Listed records:
================================

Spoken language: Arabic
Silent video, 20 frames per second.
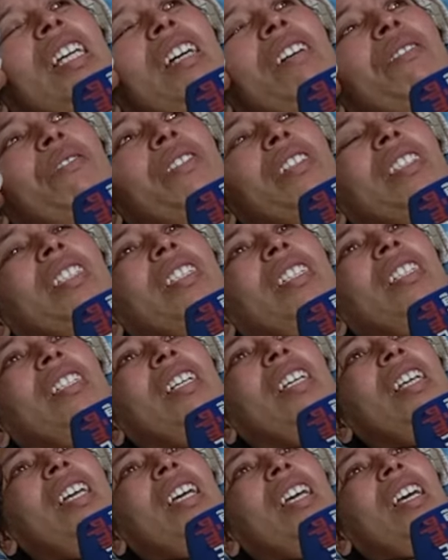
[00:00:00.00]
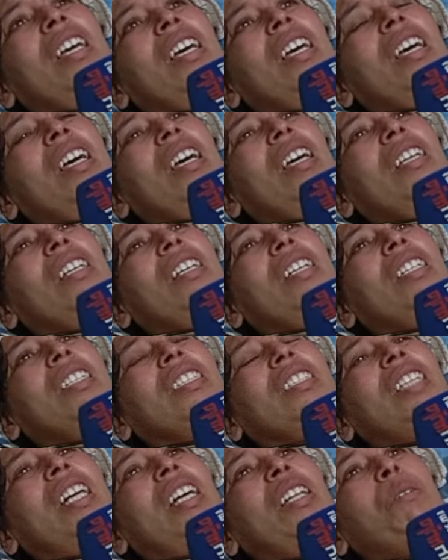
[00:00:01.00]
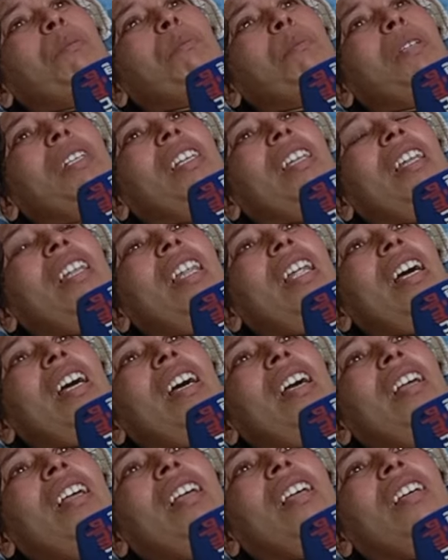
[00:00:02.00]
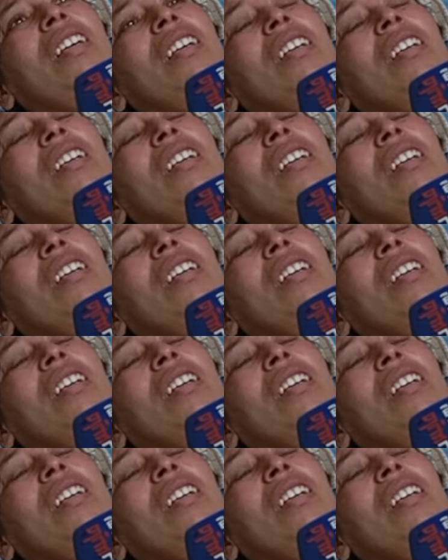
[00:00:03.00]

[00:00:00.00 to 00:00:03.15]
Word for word: صافي أنا كنت أطالب بالله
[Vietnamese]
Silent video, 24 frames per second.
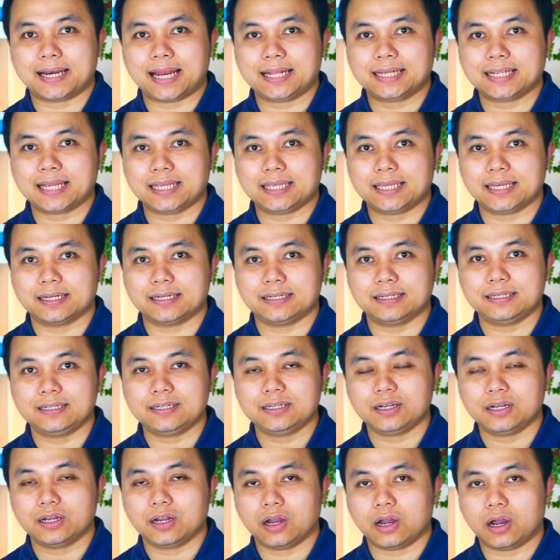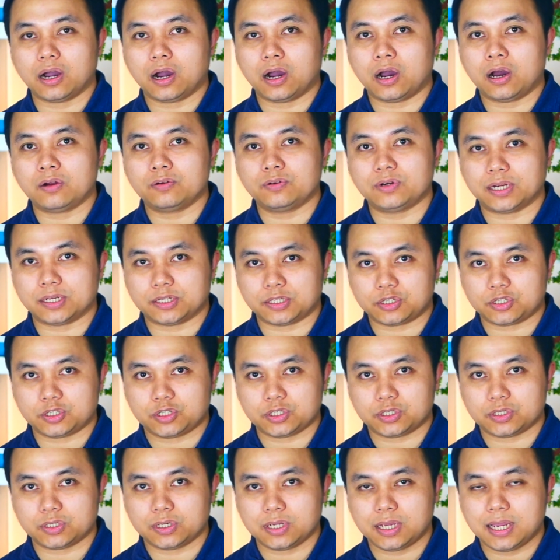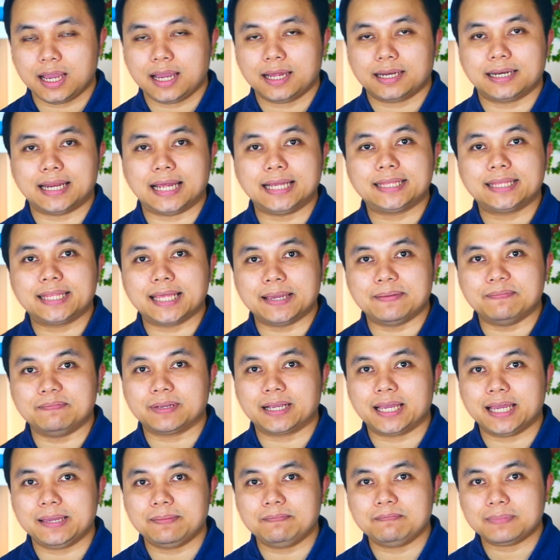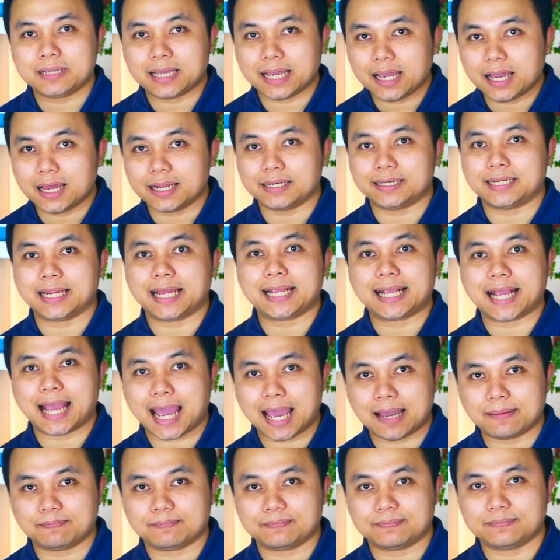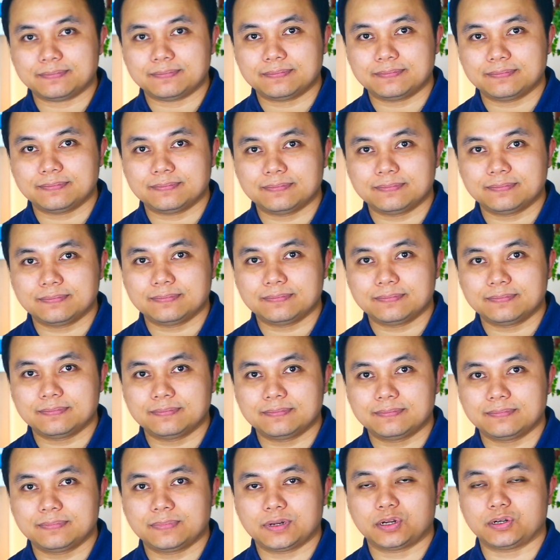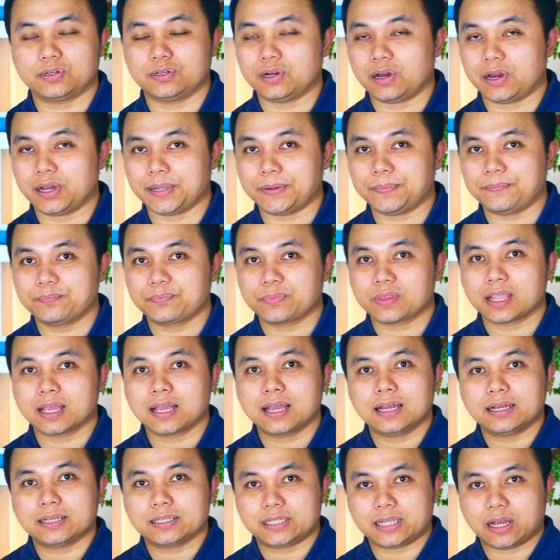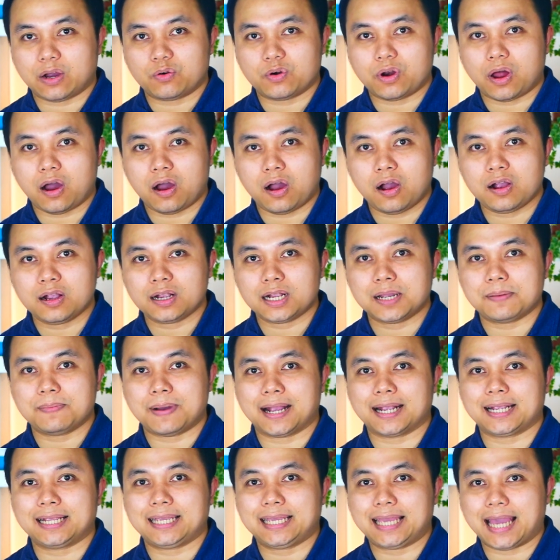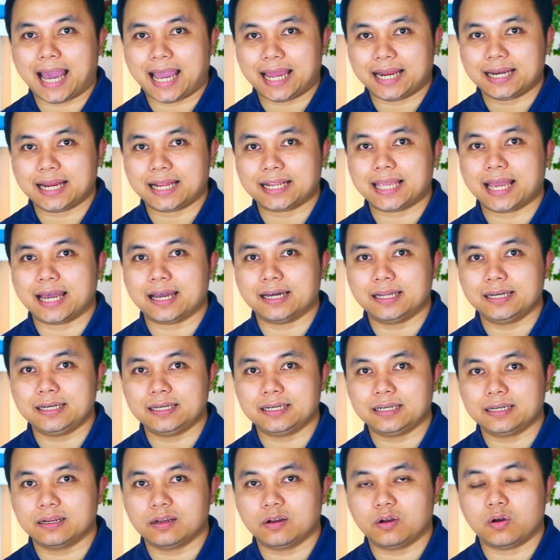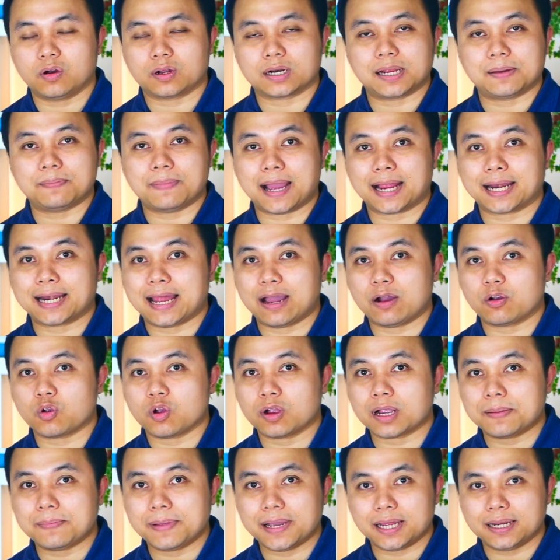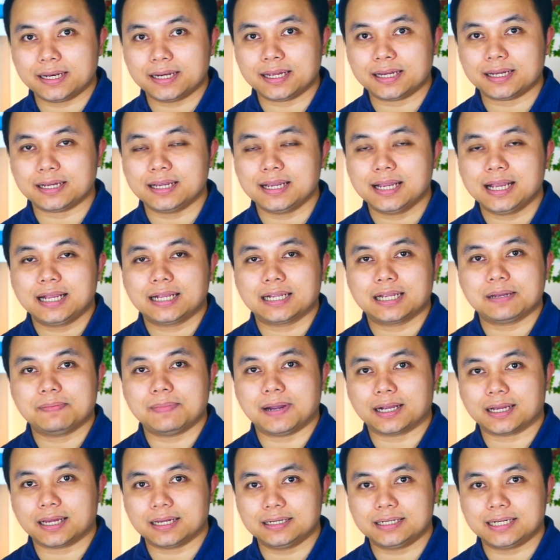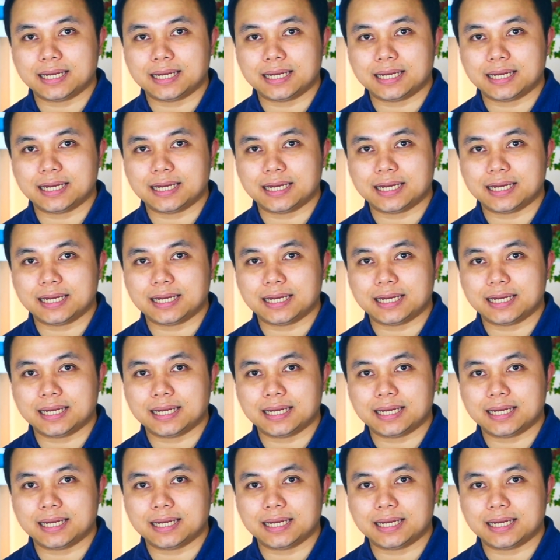đánh cái chữ orange để tìm kiếm cái hình trái cam. Rồi sau đó các bạn chạy ra nhà in hoặc là bạn nào có cái máy in á các bạn in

================================

Requirement: A word-for-word copy of the material is required; pictures stay out of it.

Result of this task:
Spoken language: Arabic
Silent video, 20 frames per second.
[00:00:00.00]
[00:00:01.00]
[00:00:02.00]
[00:00:03.00]

[00:00:00.00 to 00:00:03.15]
Word for word: صافي أنا كنت أطالب بالله
[Vietnamese]
Silent video, 24 frames per second.
đánh cái chữ orange để tìm kiếm cái hình trái cam. Rồi sau đó các bạn chạy ra nhà in hoặc là bạn nào có cái máy in á các bạn in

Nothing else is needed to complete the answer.